Material for this task -
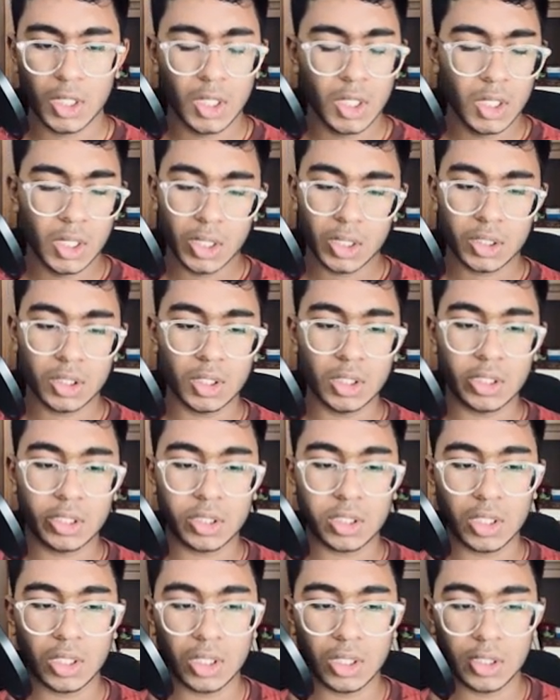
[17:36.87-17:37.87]
So it's
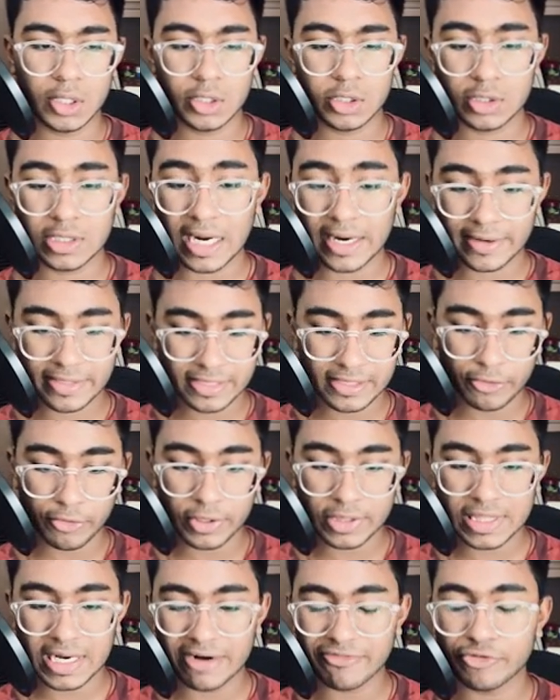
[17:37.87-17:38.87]
uh, so that's the
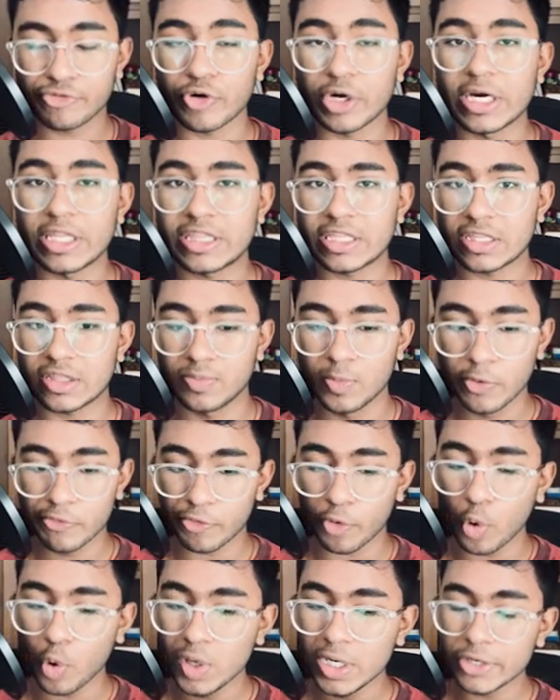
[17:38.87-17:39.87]
reason after twenty-six move,
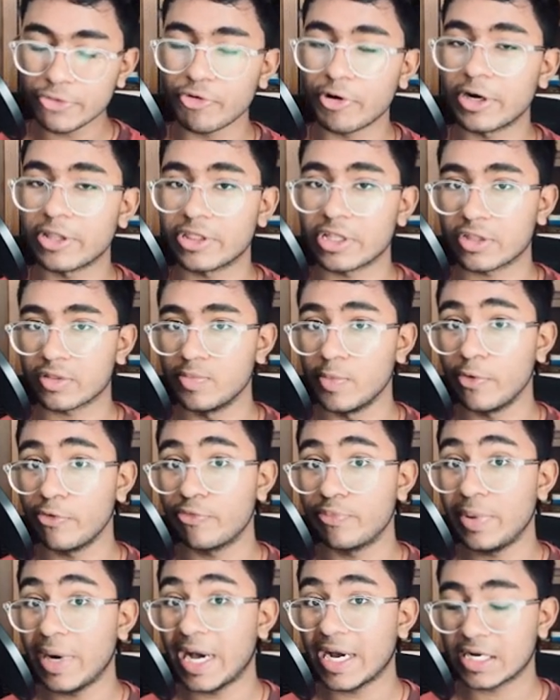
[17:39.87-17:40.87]
only twenty-six move,
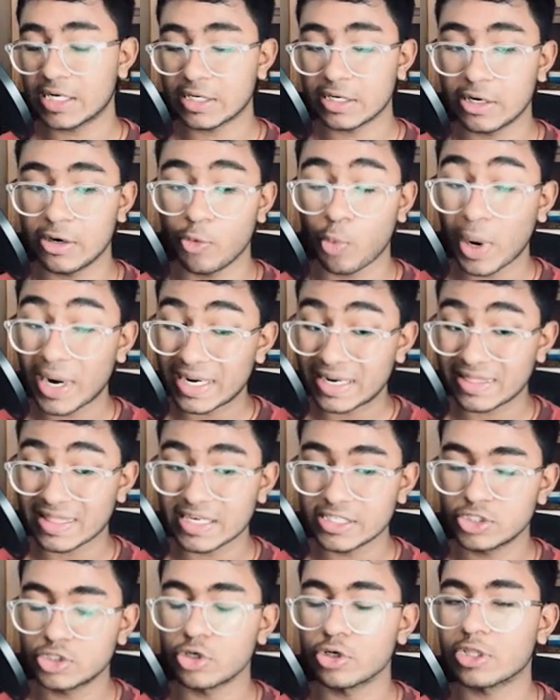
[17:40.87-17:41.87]
black uh, white
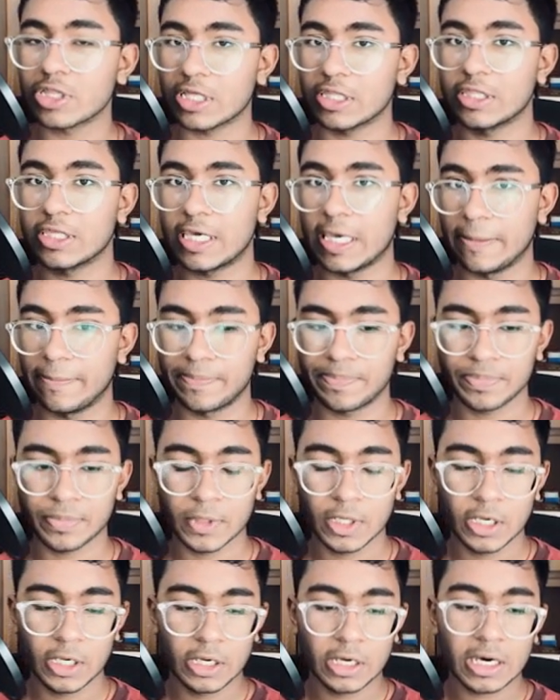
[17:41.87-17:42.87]
decides to resign the game.
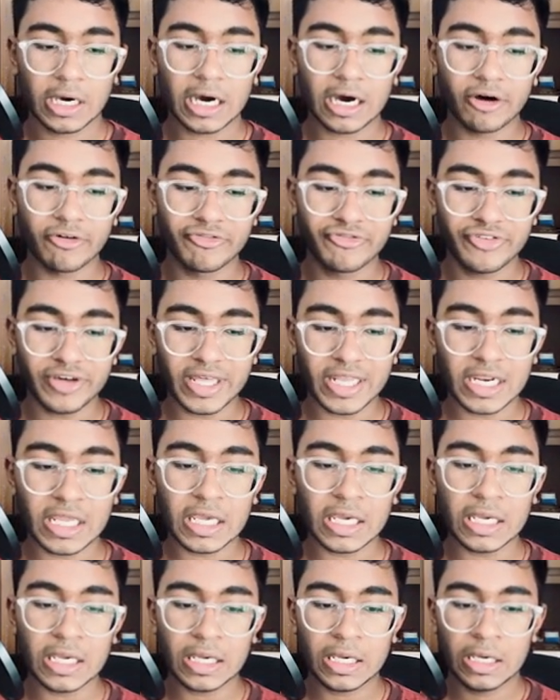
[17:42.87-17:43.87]
A very
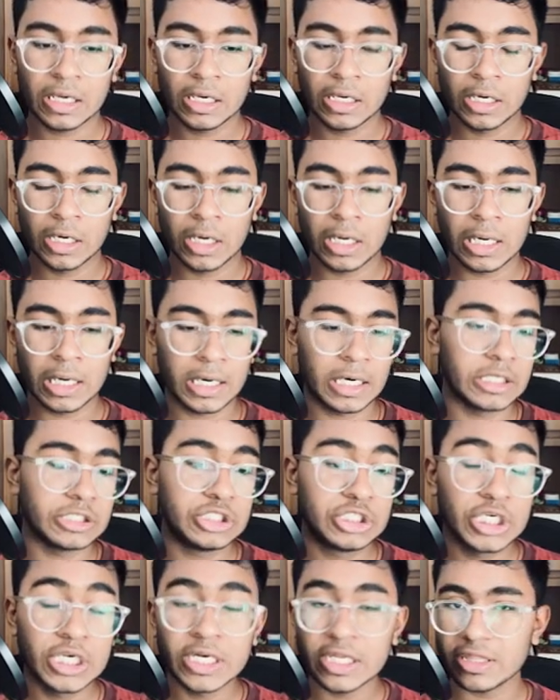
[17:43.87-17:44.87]
Uh,
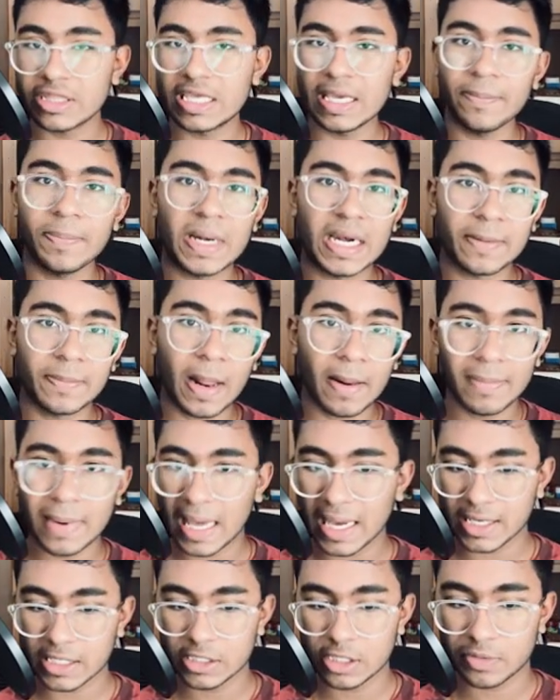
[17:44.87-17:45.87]
genius game played by
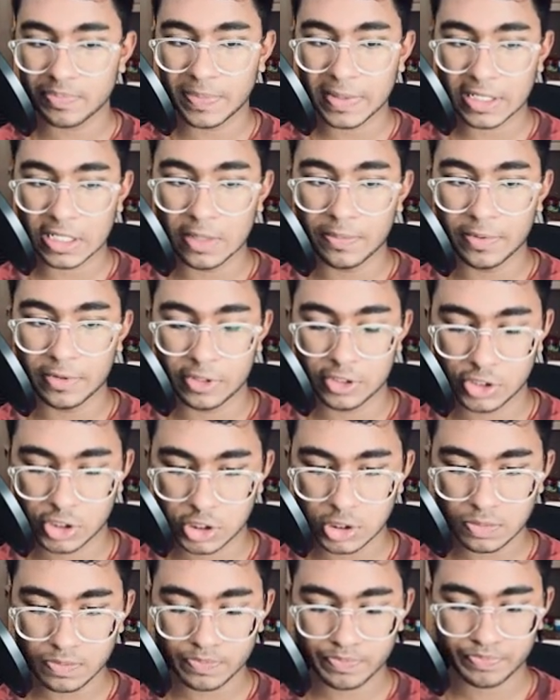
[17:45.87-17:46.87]
black in this particular
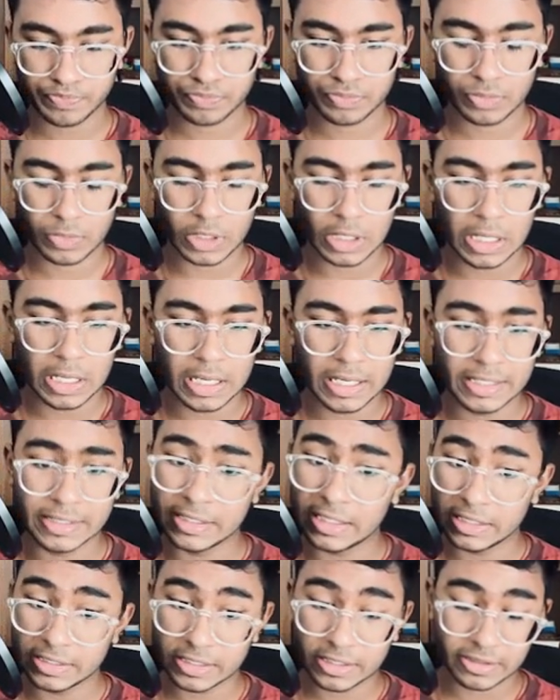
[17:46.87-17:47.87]
position, uh, in,
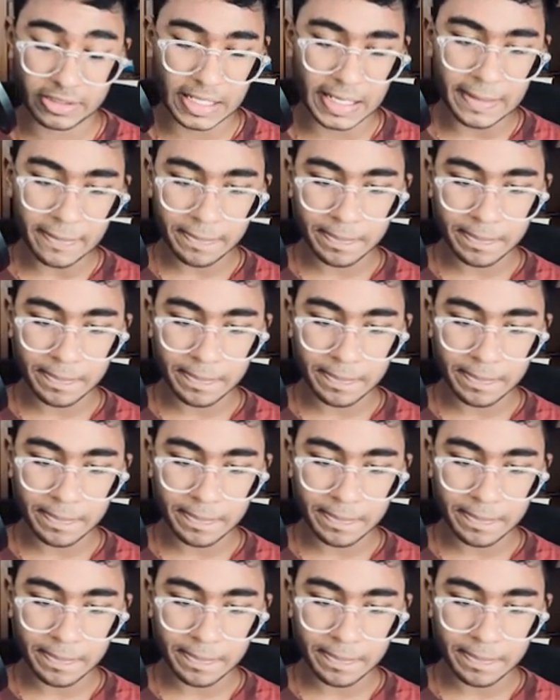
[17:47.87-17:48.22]
in this game.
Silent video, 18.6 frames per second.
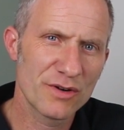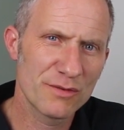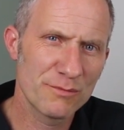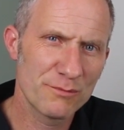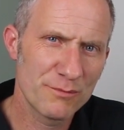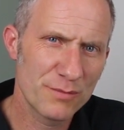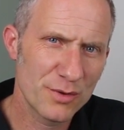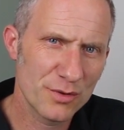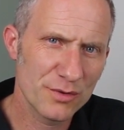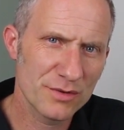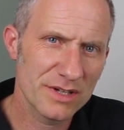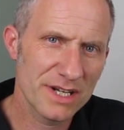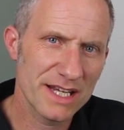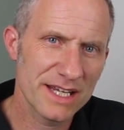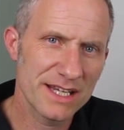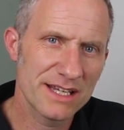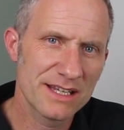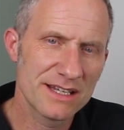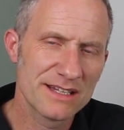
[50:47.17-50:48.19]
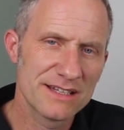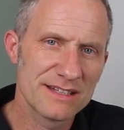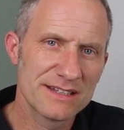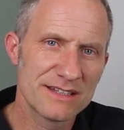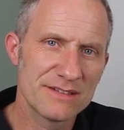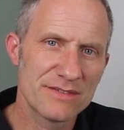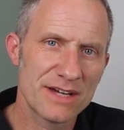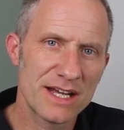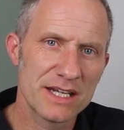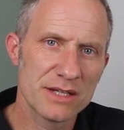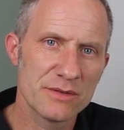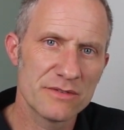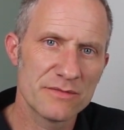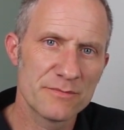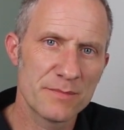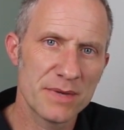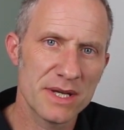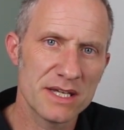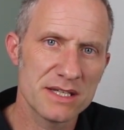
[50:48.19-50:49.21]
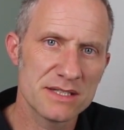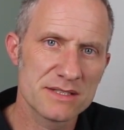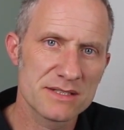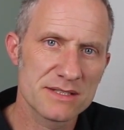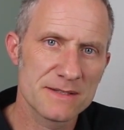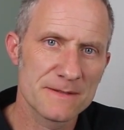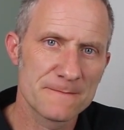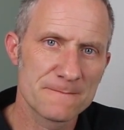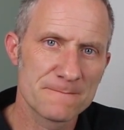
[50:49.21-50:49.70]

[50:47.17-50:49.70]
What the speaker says: importantly, the value of peace.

How to complete this task - Output the data exactly as it is, with the pictures dropped.

Result -
[17:36.87-17:37.87]
So it's
[17:37.87-17:38.87]
uh, so that's the
[17:38.87-17:39.87]
reason after twenty-six move,
[17:39.87-17:40.87]
only twenty-six move,
[17:40.87-17:41.87]
black uh, white
[17:41.87-17:42.87]
decides to resign the game.
[17:42.87-17:43.87]
A very
[17:43.87-17:44.87]
Uh,
[17:44.87-17:45.87]
genius game played by
[17:45.87-17:46.87]
black in this particular
[17:46.87-17:47.87]
position, uh, in,
[17:47.87-17:48.22]
in this game.
Silent video, 18.6 frames per second.
[50:47.17-50:48.19]
[50:48.19-50:49.21]
[50:49.21-50:49.70]

[50:47.17-50:49.70]
What the speaker says: importantly, the value of peace.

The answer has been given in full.